_Task objective:_ Reproduce the records exactly. Leave the pictures out.

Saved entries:
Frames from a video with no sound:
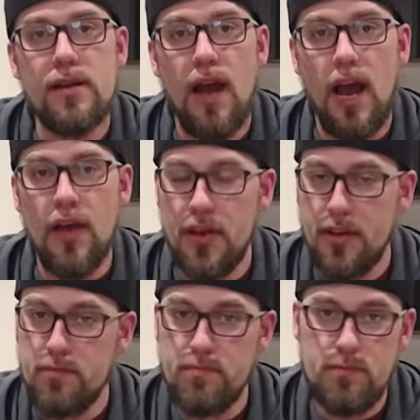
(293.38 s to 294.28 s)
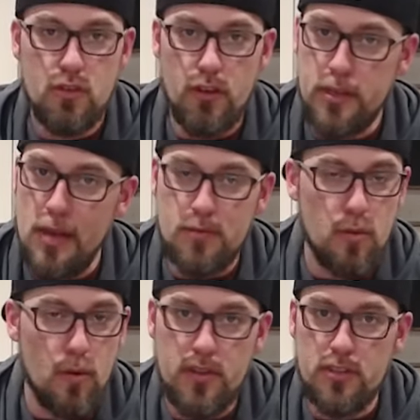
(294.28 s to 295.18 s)
I think Chris
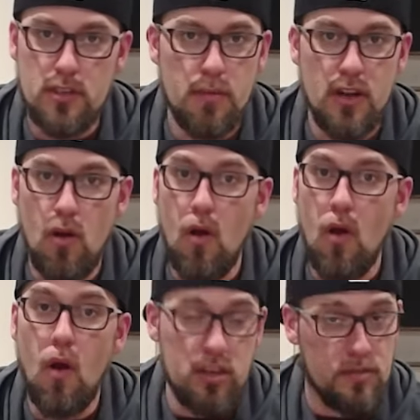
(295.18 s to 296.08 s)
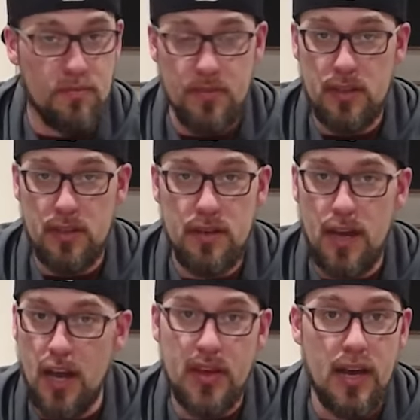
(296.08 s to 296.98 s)
Hemsworth is going to be an awesome villain. I
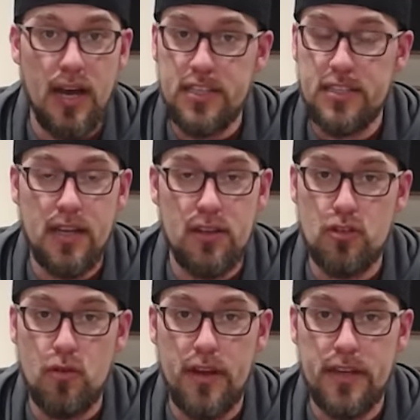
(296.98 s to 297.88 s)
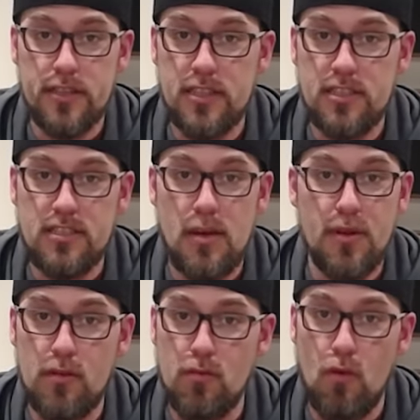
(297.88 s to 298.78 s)
think Anya Taylor Joy is going to step into
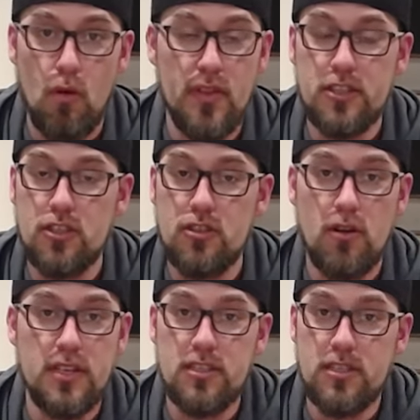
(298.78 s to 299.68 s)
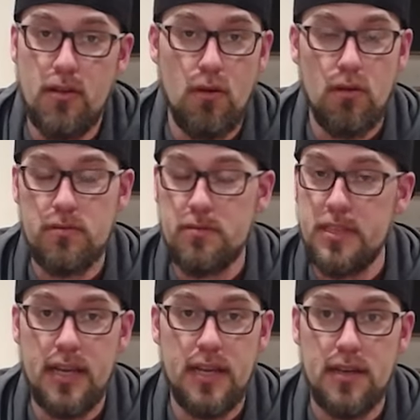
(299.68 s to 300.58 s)
the role that Charlize Theron
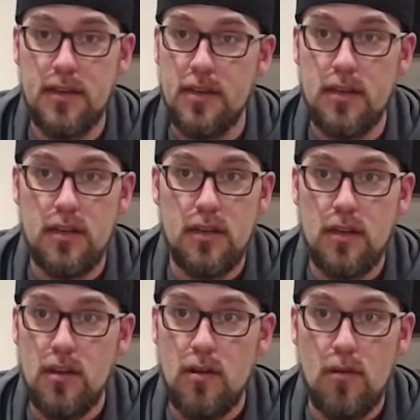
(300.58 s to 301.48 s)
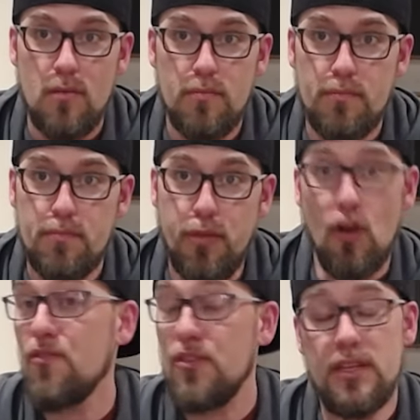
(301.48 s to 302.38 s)
did
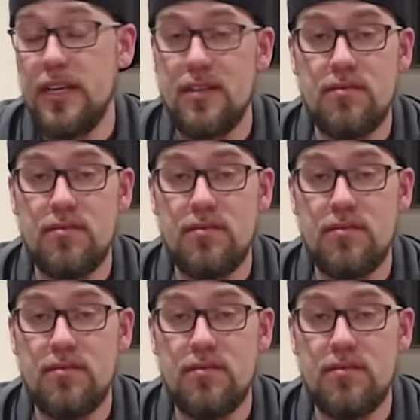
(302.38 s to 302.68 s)
perfectly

_Task result:_
Frames from a video with no sound:
(293.38 s to 294.28 s)
(294.28 s to 295.18 s)
I think Chris
(295.18 s to 296.08 s)
(296.08 s to 296.98 s)
Hemsworth is going to be an awesome villain. I
(296.98 s to 297.88 s)
(297.88 s to 298.78 s)
think Anya Taylor Joy is going to step into
(298.78 s to 299.68 s)
(299.68 s to 300.58 s)
the role that Charlize Theron
(300.58 s to 301.48 s)
(301.48 s to 302.38 s)
did
(302.38 s to 302.68 s)
perfectly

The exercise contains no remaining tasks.